What this task involves:
What you produce should be the lines from the line containing "[134.56-135.36s]" through the last line below, both ends included, reproduced exactly and without pictures.

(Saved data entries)
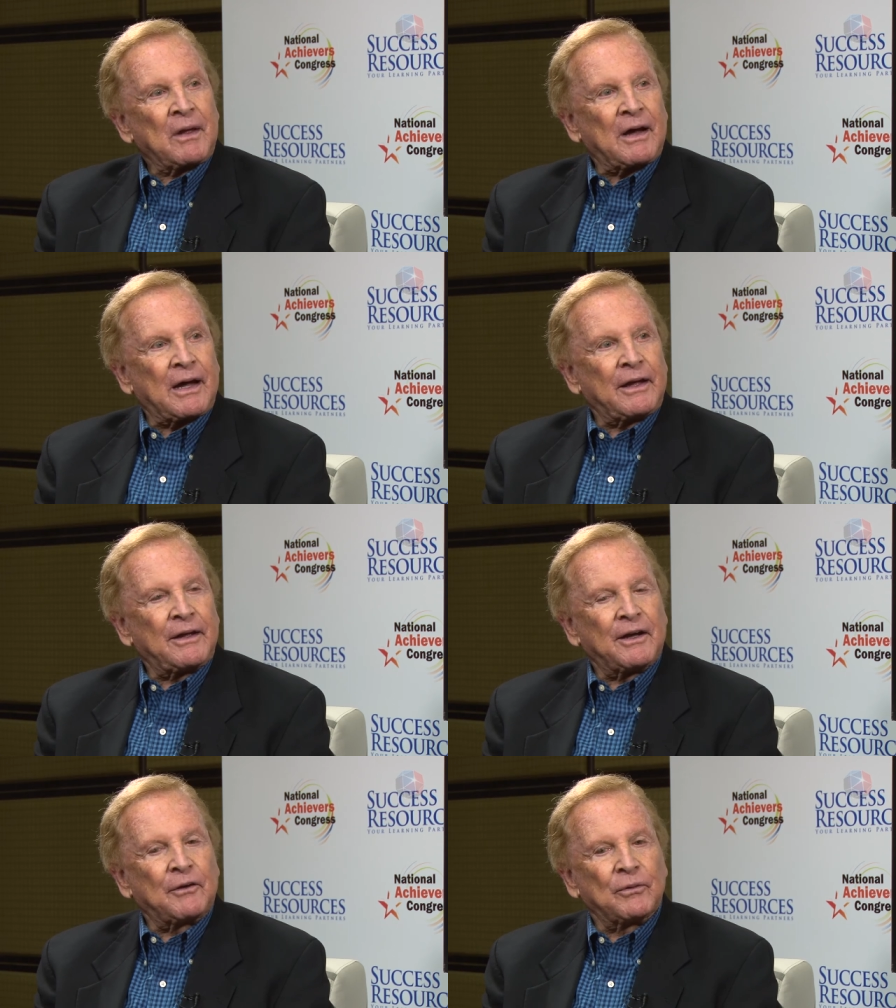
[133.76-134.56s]

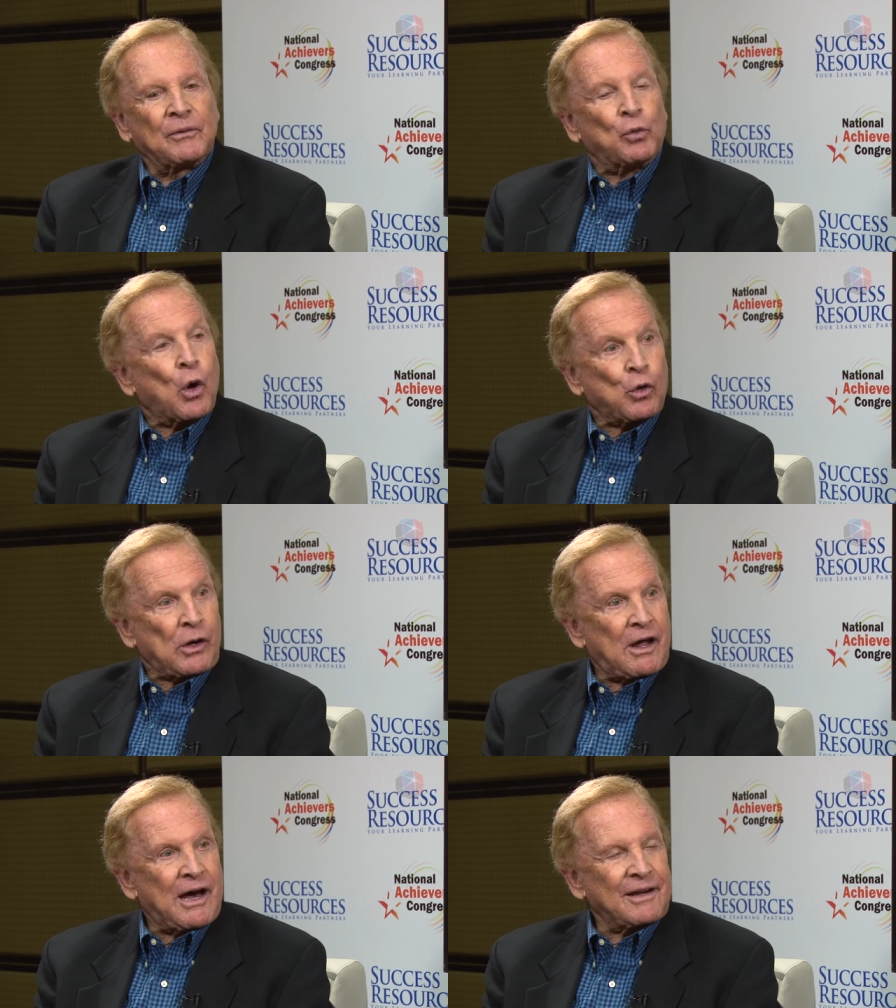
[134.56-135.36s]
I uh, wrote a
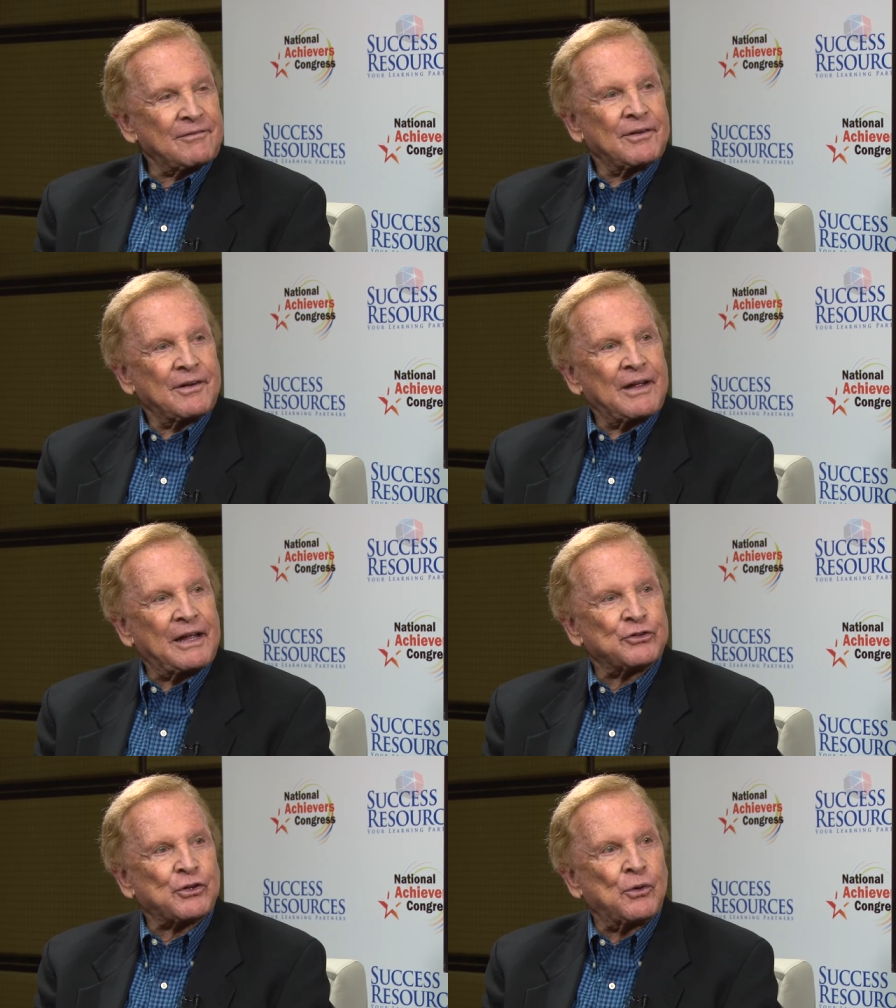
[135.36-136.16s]
lot.
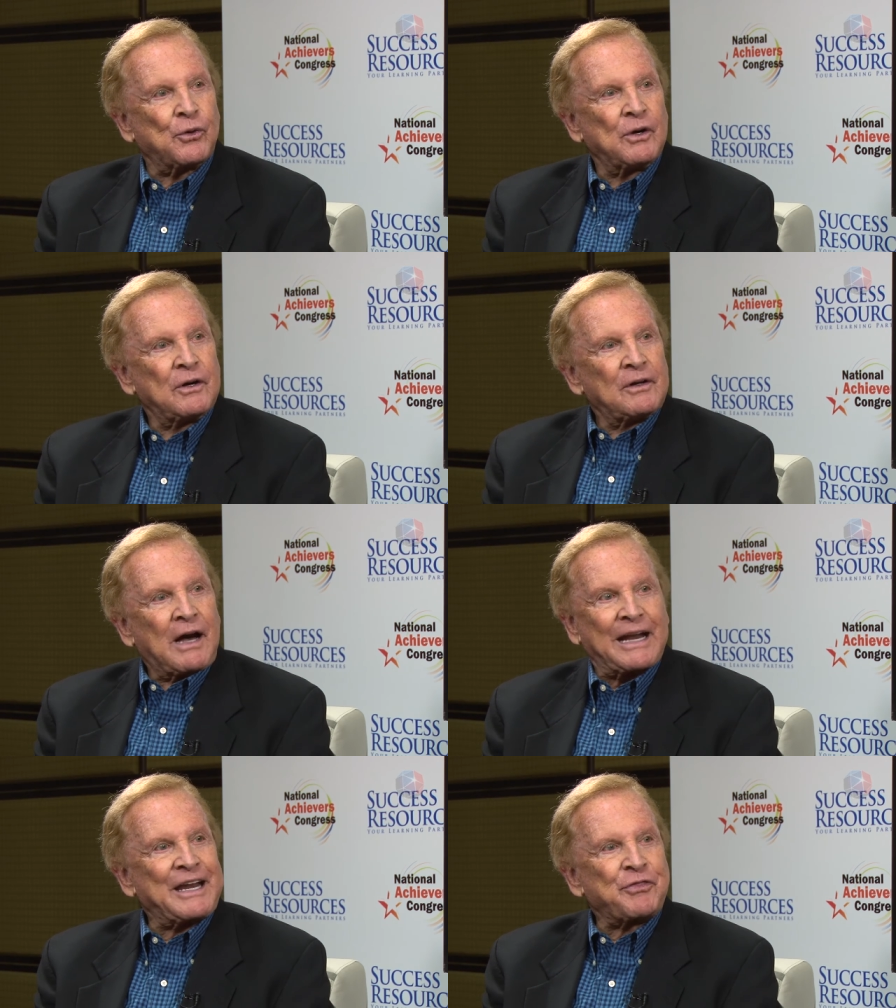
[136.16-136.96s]
And so
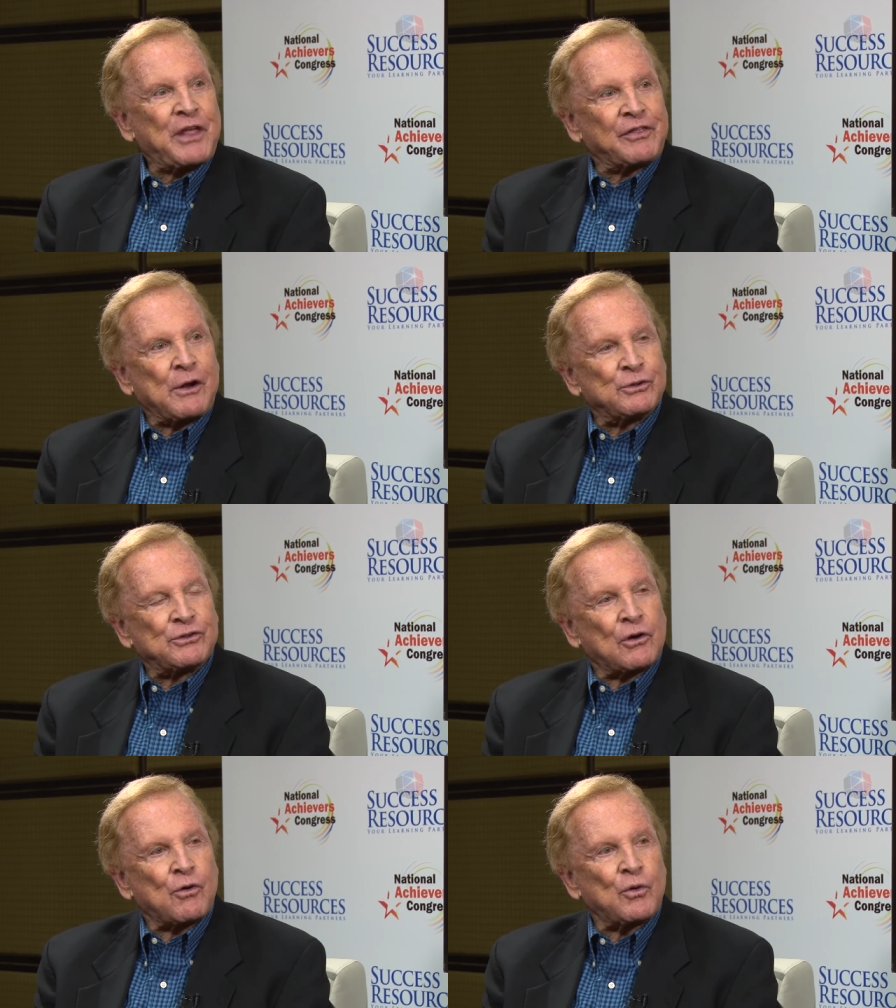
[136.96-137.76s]
I didn't think there
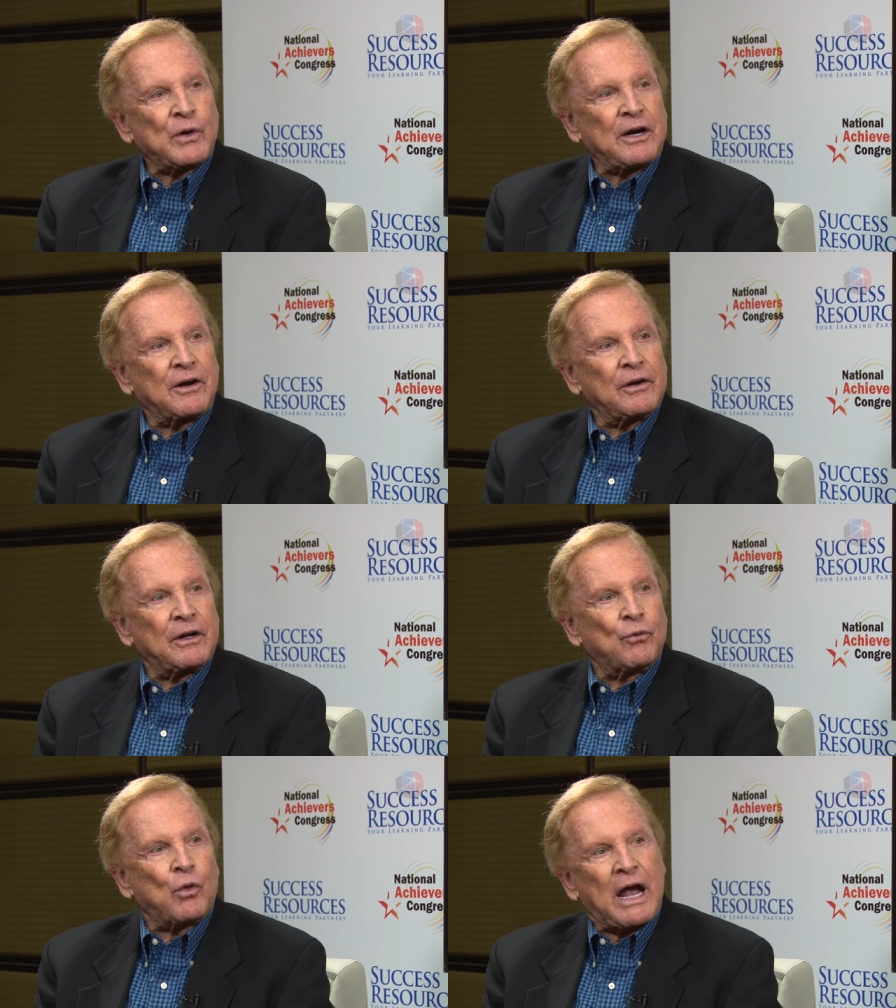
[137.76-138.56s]
was a career
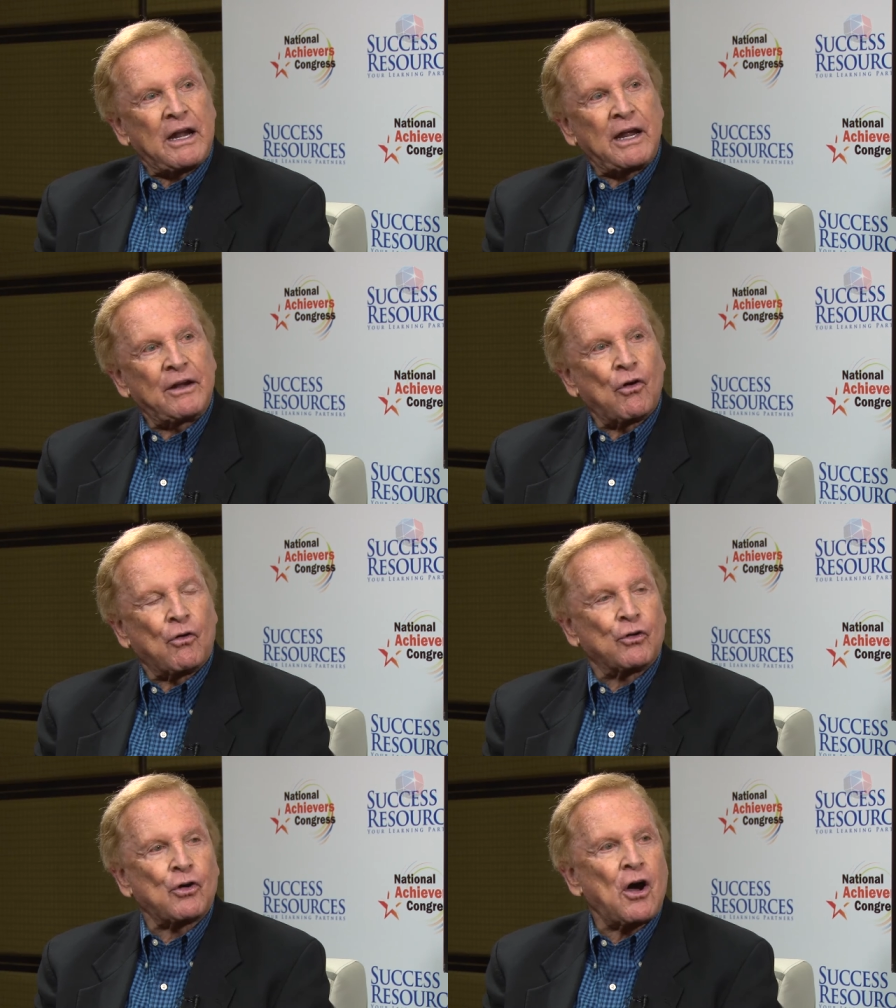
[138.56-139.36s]
in writing
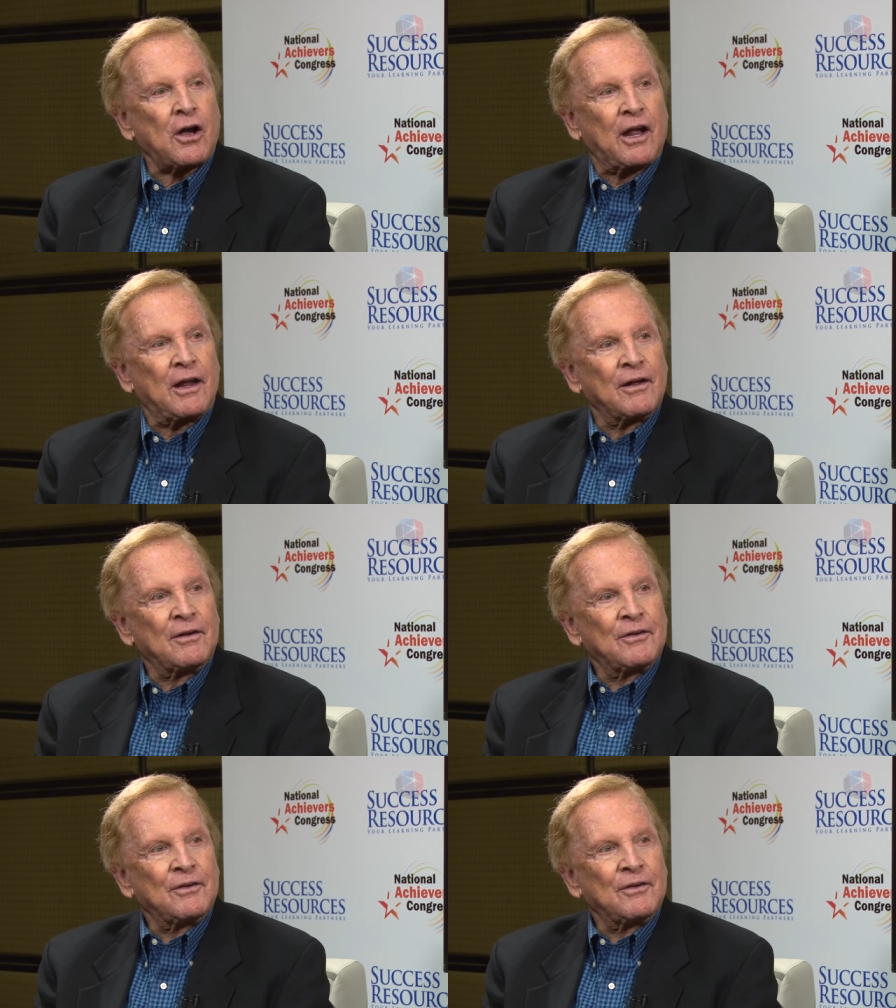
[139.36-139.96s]
or talking.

Output for this task:
[134.56-135.36s]
I uh, wrote a
[135.36-136.16s]
lot.
[136.16-136.96s]
And so
[136.96-137.76s]
I didn't think there
[137.76-138.56s]
was a career
[138.56-139.36s]
in writing
[139.36-139.96s]
or talking.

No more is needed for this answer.